REQUIRED WORK — Once the pictures have been set aside, copy every remaining entry exactly.

PROVIDED MATERIAL below:

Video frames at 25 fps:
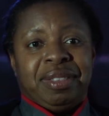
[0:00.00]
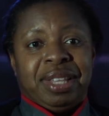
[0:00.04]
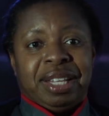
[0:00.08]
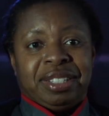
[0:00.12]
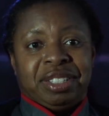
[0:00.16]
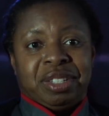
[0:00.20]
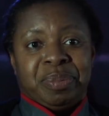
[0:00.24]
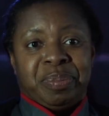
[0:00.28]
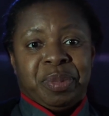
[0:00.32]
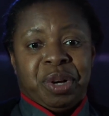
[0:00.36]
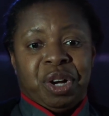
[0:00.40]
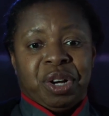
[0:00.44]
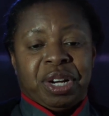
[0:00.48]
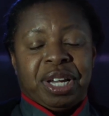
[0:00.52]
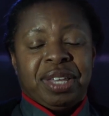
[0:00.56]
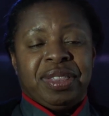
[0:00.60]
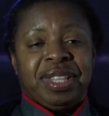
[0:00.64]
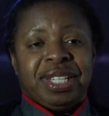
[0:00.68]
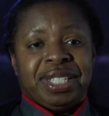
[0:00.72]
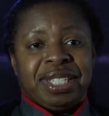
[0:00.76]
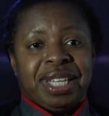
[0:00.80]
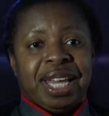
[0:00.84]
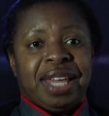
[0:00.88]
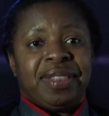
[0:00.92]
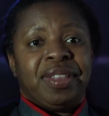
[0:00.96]
that's a mark in the
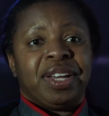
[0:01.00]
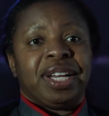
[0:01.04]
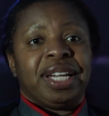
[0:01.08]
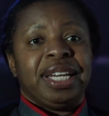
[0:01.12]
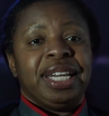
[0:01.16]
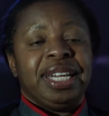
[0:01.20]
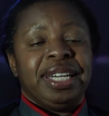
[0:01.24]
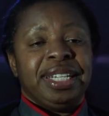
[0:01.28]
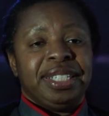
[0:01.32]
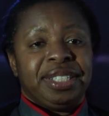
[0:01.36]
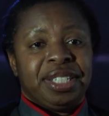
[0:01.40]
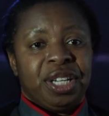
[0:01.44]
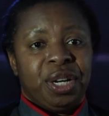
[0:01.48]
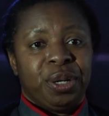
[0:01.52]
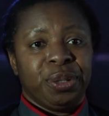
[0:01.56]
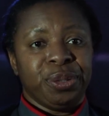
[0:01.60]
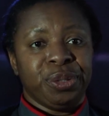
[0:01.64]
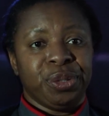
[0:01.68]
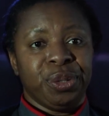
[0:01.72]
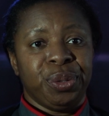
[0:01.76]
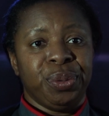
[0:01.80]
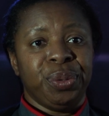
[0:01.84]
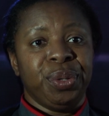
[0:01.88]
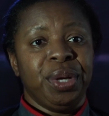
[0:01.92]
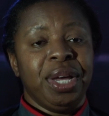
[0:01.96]
sand that clearly tells
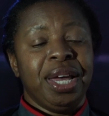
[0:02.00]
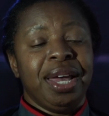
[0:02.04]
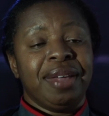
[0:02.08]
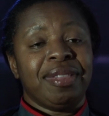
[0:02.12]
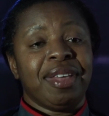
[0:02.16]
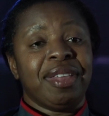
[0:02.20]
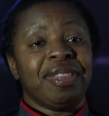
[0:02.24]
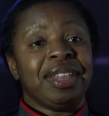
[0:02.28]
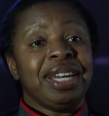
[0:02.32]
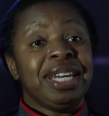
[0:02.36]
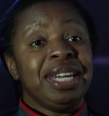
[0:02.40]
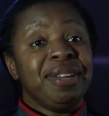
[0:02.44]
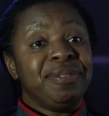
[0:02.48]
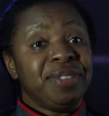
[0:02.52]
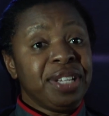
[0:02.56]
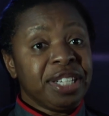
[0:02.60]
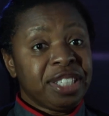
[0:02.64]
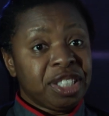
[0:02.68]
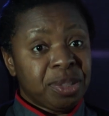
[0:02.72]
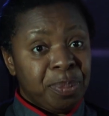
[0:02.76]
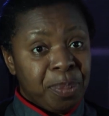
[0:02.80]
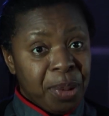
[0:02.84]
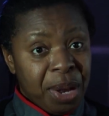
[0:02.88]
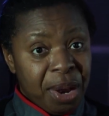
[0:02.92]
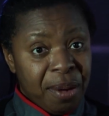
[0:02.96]
you that the lived
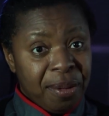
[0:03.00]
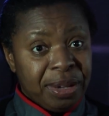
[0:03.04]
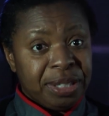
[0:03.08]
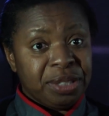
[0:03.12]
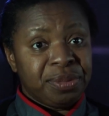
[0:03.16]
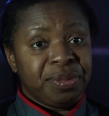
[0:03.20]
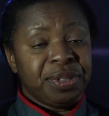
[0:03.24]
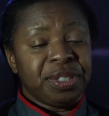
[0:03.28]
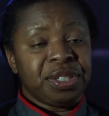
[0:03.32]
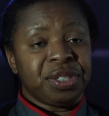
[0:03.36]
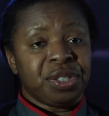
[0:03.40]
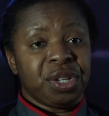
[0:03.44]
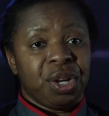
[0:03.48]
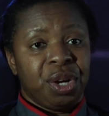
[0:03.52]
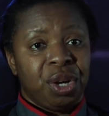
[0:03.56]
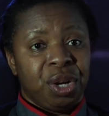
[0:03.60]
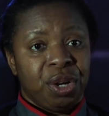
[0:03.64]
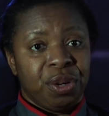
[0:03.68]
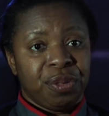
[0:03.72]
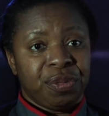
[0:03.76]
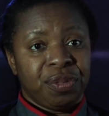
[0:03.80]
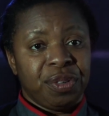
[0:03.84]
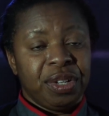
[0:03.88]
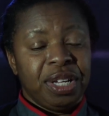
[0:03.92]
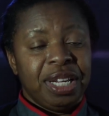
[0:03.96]
experience for
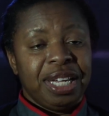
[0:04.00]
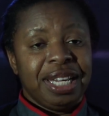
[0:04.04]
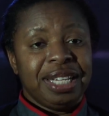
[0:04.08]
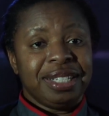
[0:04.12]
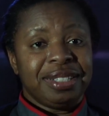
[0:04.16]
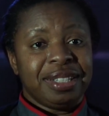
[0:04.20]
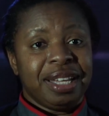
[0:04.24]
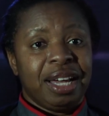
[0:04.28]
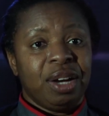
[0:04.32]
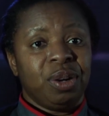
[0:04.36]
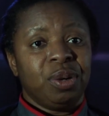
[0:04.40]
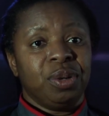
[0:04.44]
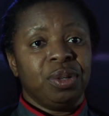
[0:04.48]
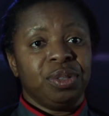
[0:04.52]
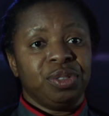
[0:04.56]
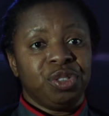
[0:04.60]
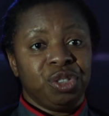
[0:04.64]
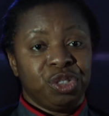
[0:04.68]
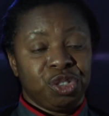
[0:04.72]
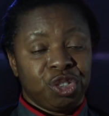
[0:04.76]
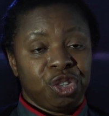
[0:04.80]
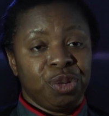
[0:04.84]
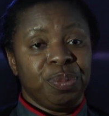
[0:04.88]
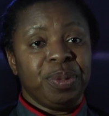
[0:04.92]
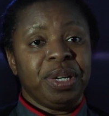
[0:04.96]
staff is that
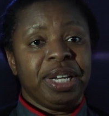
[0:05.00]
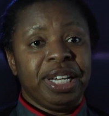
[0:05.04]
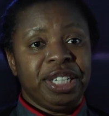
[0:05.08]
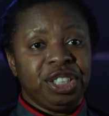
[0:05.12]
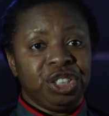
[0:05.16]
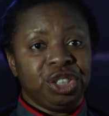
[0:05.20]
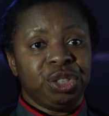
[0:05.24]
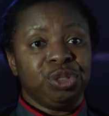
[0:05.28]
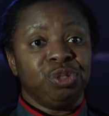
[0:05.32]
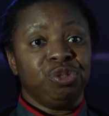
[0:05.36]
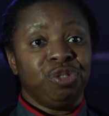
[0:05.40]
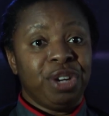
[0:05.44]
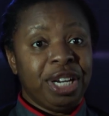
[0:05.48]
discrimination,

End of PROVIDED MATERIAL.

WRITTEN SOLUTION —
Video frames at 25 fps:
[0:00.00]
[0:00.04]
[0:00.08]
[0:00.12]
[0:00.16]
[0:00.20]
[0:00.24]
[0:00.28]
[0:00.32]
[0:00.36]
[0:00.40]
[0:00.44]
[0:00.48]
[0:00.52]
[0:00.56]
[0:00.60]
[0:00.64]
[0:00.68]
[0:00.72]
[0:00.76]
[0:00.80]
[0:00.84]
[0:00.88]
[0:00.92]
[0:00.96]
that's a mark in the
[0:01.00]
[0:01.04]
[0:01.08]
[0:01.12]
[0:01.16]
[0:01.20]
[0:01.24]
[0:01.28]
[0:01.32]
[0:01.36]
[0:01.40]
[0:01.44]
[0:01.48]
[0:01.52]
[0:01.56]
[0:01.60]
[0:01.64]
[0:01.68]
[0:01.72]
[0:01.76]
[0:01.80]
[0:01.84]
[0:01.88]
[0:01.92]
[0:01.96]
sand that clearly tells
[0:02.00]
[0:02.04]
[0:02.08]
[0:02.12]
[0:02.16]
[0:02.20]
[0:02.24]
[0:02.28]
[0:02.32]
[0:02.36]
[0:02.40]
[0:02.44]
[0:02.48]
[0:02.52]
[0:02.56]
[0:02.60]
[0:02.64]
[0:02.68]
[0:02.72]
[0:02.76]
[0:02.80]
[0:02.84]
[0:02.88]
[0:02.92]
[0:02.96]
you that the lived
[0:03.00]
[0:03.04]
[0:03.08]
[0:03.12]
[0:03.16]
[0:03.20]
[0:03.24]
[0:03.28]
[0:03.32]
[0:03.36]
[0:03.40]
[0:03.44]
[0:03.48]
[0:03.52]
[0:03.56]
[0:03.60]
[0:03.64]
[0:03.68]
[0:03.72]
[0:03.76]
[0:03.80]
[0:03.84]
[0:03.88]
[0:03.92]
[0:03.96]
experience for
[0:04.00]
[0:04.04]
[0:04.08]
[0:04.12]
[0:04.16]
[0:04.20]
[0:04.24]
[0:04.28]
[0:04.32]
[0:04.36]
[0:04.40]
[0:04.44]
[0:04.48]
[0:04.52]
[0:04.56]
[0:04.60]
[0:04.64]
[0:04.68]
[0:04.72]
[0:04.76]
[0:04.80]
[0:04.84]
[0:04.88]
[0:04.92]
[0:04.96]
staff is that
[0:05.00]
[0:05.04]
[0:05.08]
[0:05.12]
[0:05.16]
[0:05.20]
[0:05.24]
[0:05.28]
[0:05.32]
[0:05.36]
[0:05.40]
[0:05.44]
[0:05.48]
discrimination,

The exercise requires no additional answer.